**Extracted information**.
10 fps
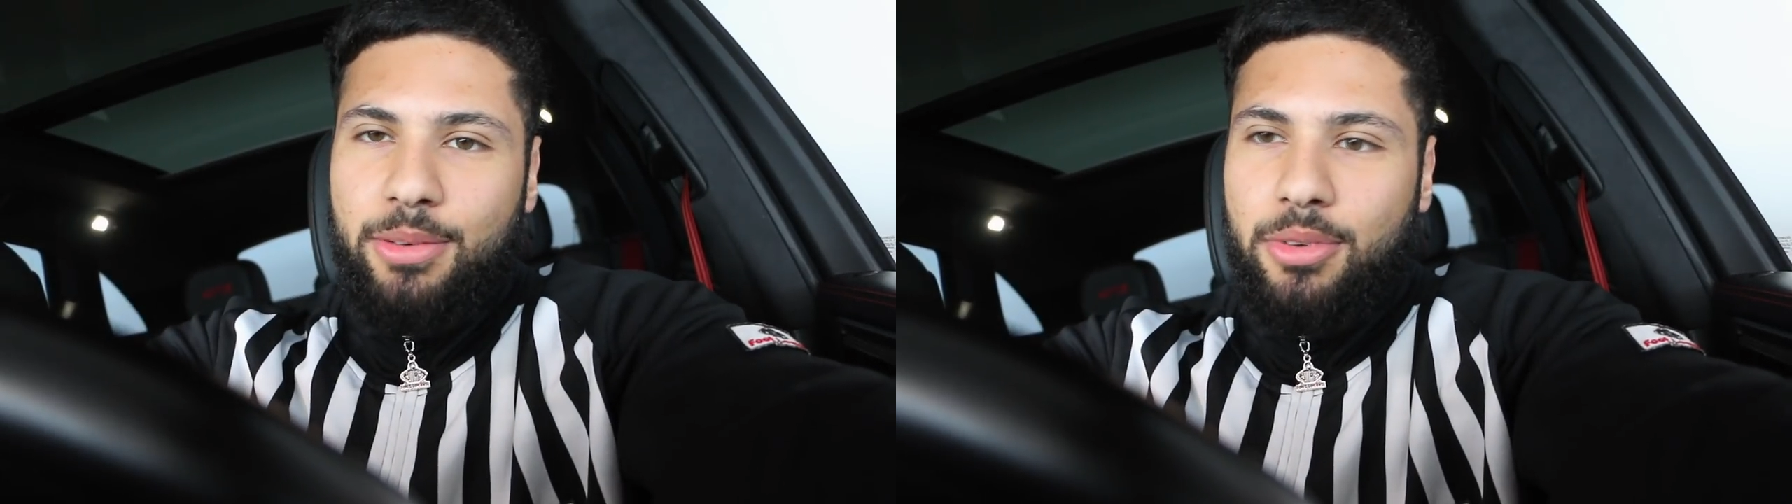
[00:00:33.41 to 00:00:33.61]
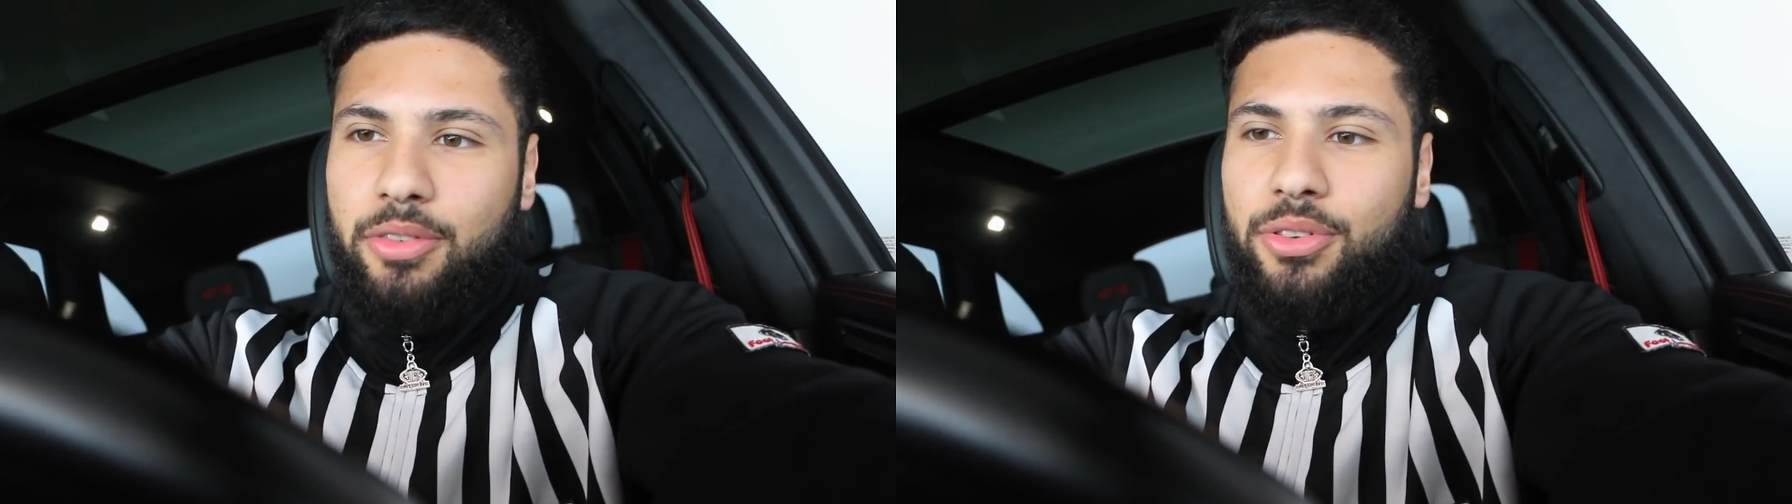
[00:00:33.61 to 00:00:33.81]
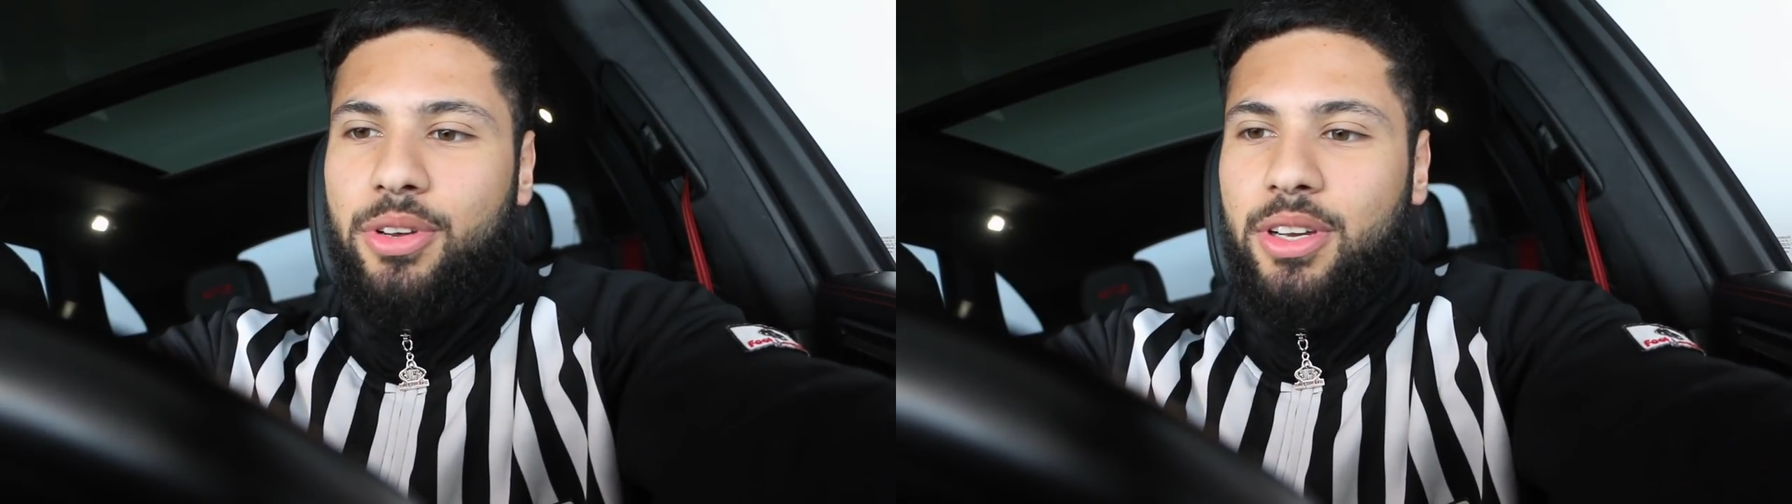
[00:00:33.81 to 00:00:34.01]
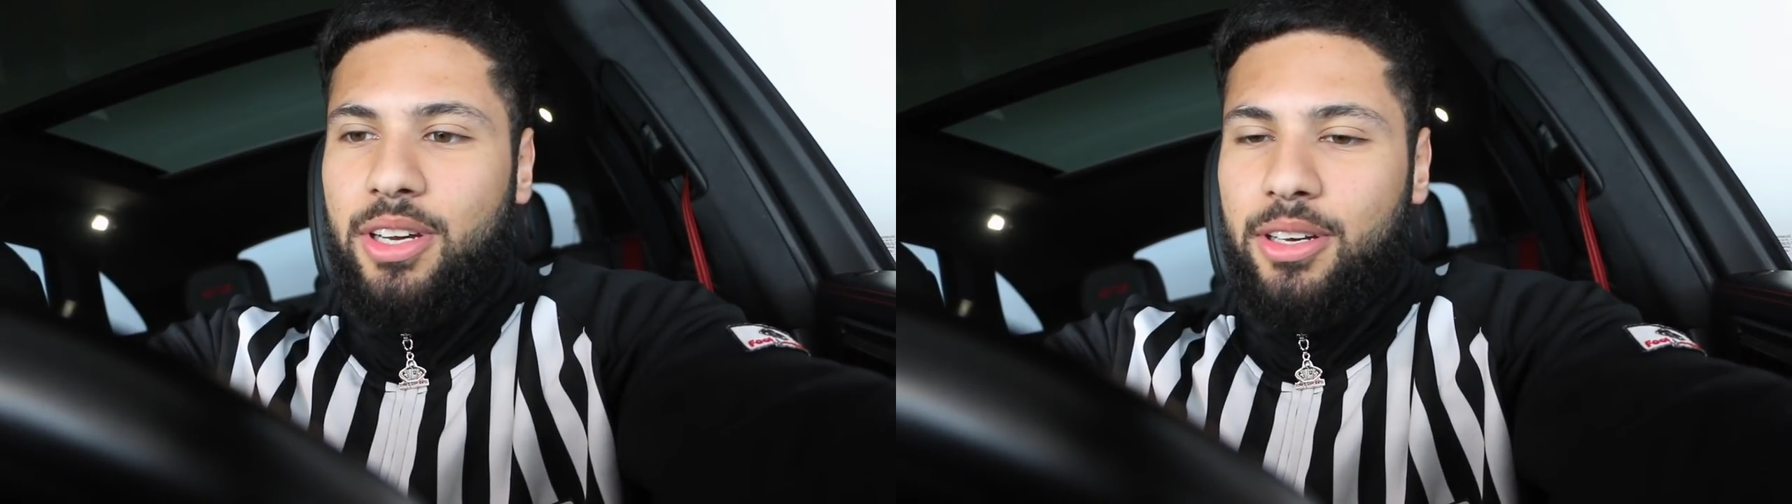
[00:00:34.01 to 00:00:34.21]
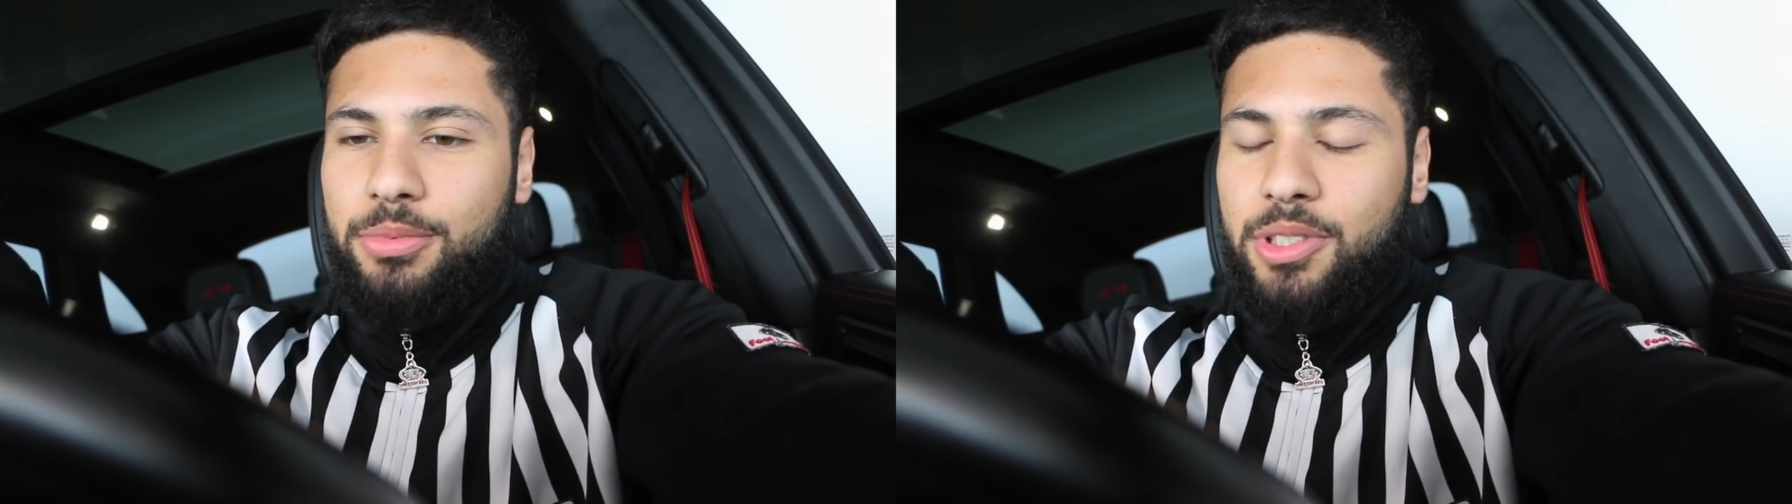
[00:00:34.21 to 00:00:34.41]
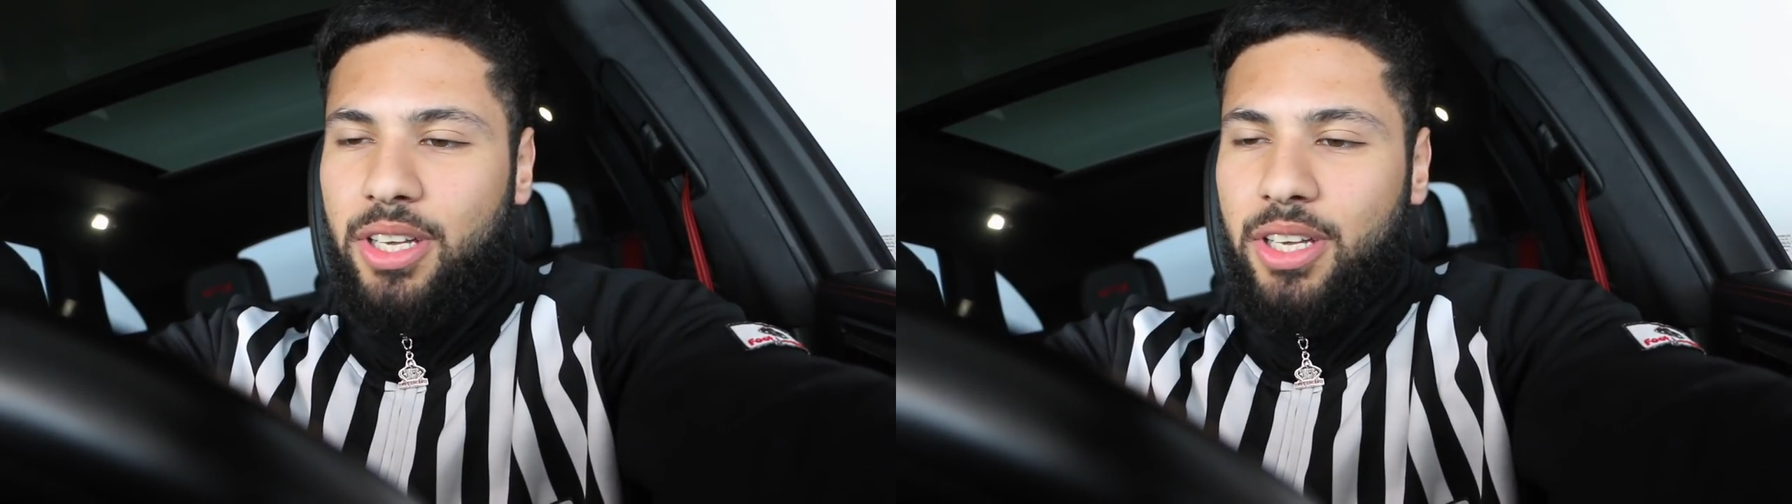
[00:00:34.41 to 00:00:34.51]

Let me know if you copped.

**Exercise objective**.
Each line from the one bearing "[00:00:33.81 to 00:00:34.01]" through the final line of the records is to be copied exactly, and no pictures are to be included.

**Finished exercise**.
[00:00:33.81 to 00:00:34.01]
[00:00:34.01 to 00:00:34.21]
[00:00:34.21 to 00:00:34.41]
[00:00:34.41 to 00:00:34.51]

Let me know if you copped.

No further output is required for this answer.